Curcumin is a naturally occurring polyphenol compound with potential analgesic effects. It has been shown to improve pain-like behaviors in numerous models of pain. Despite its potential, curcumin exhibits poor physicochemical and pharmacokinetic properties, which hinder its oral therapeutic efficacy. Curcumin diethyl γ-aminobutyrate (CUR-2GE), a carbamate prodrug of curcumin, was designed to overcome these limitations and demonstrated greater anti-neuroinflammatory effects compared to curcumin . Thus, this study evaluated the effect of CUR-2GE and its parent compound on pain-like behaviors in carrageenan- and LPS-induced mouse models. The possible side effects of CUR-2GE were also assessed by exploring its effects on motor coordination and spontaneous locomotor activity after acute and chronic treatments. The results showed that CUR-2GE improved mechanical and thermal hyperalgesia and locomotor activity to a greater extent than curcumin in carrageenan-induced mice. These results are in line with the ability of CUR-2GE to suppress peripheral inflammation in the paw tissue of carrageenan-induced mice, indicated by a significant decrease in TNF-α and IL-6 expression levels. Similarly, in LPS-induced mice, CUR-2GE improved sickness and pain-like behaviors (exploratory behaviors and long-term locomotor activity) to a greater extent than curcumin. Furthermore, CUR-2GE significantly reduced the level of proinflammatory cytokines in both the plasma and spinal cord tissue of LPS-induced mice, exhibiting significantly higher inhibition than curcumin.

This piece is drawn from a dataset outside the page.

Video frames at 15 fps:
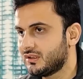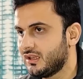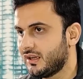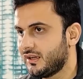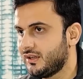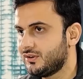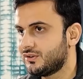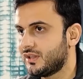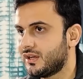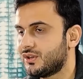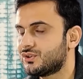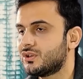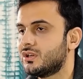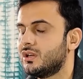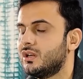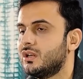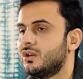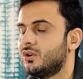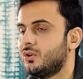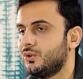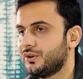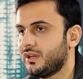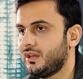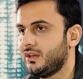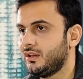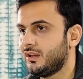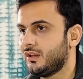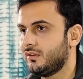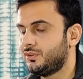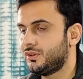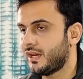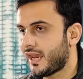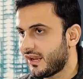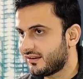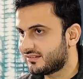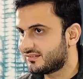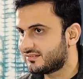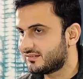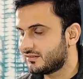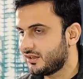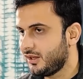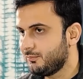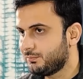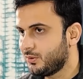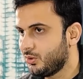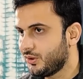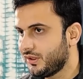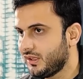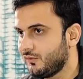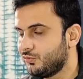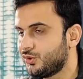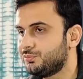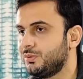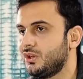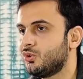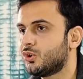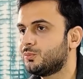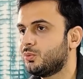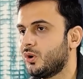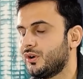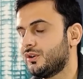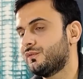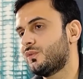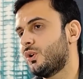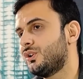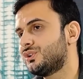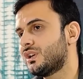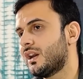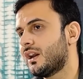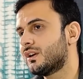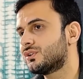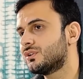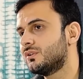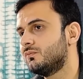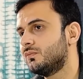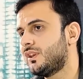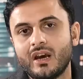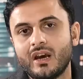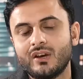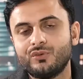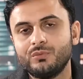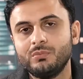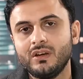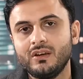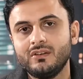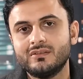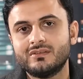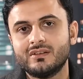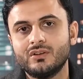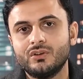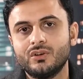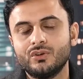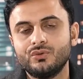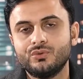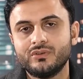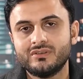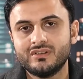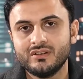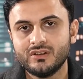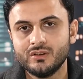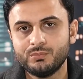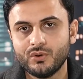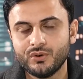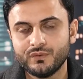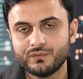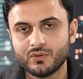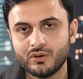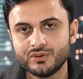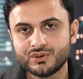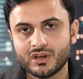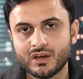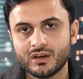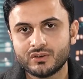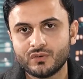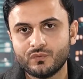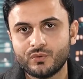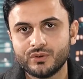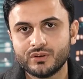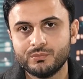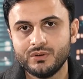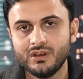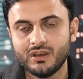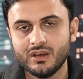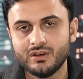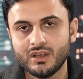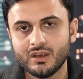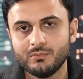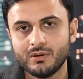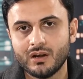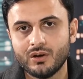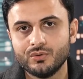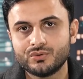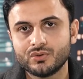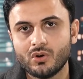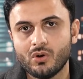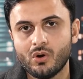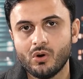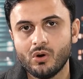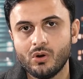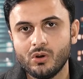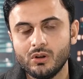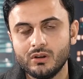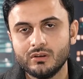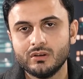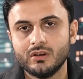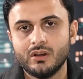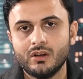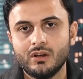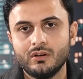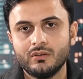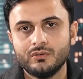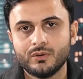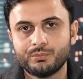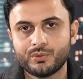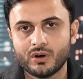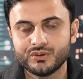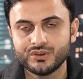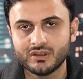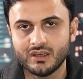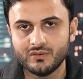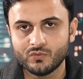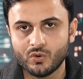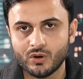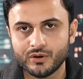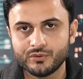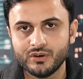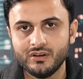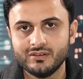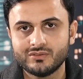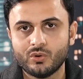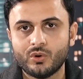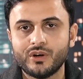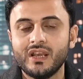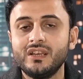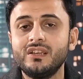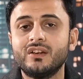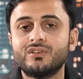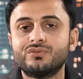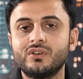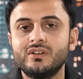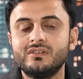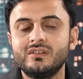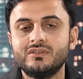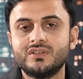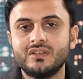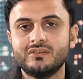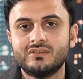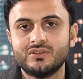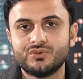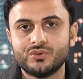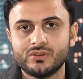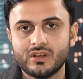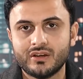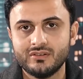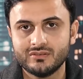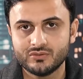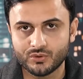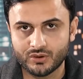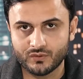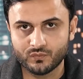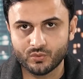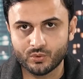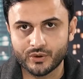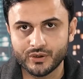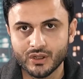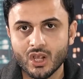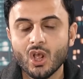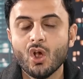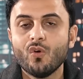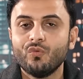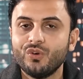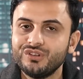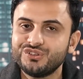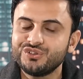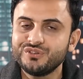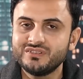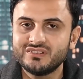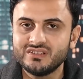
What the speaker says: the client that, okay, the X employee would be your point of contact, that remains your single point of contact for communicating about all the project inquiries or any XYZ things that your client is looking for. Once your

Moreover, the motor coordination, and locomotive behaviors of mice were not affected by both acute and chronic administration of CUR-2GE, indicating no potential CNS side effects. Thus, CUR-2GE demonstrated enhanced therapeutic efficacy in mouse models of inflammatory pain without any possible CNS side effects, suggesting its potential to be developed as an analgesic agent against inflammatory pain.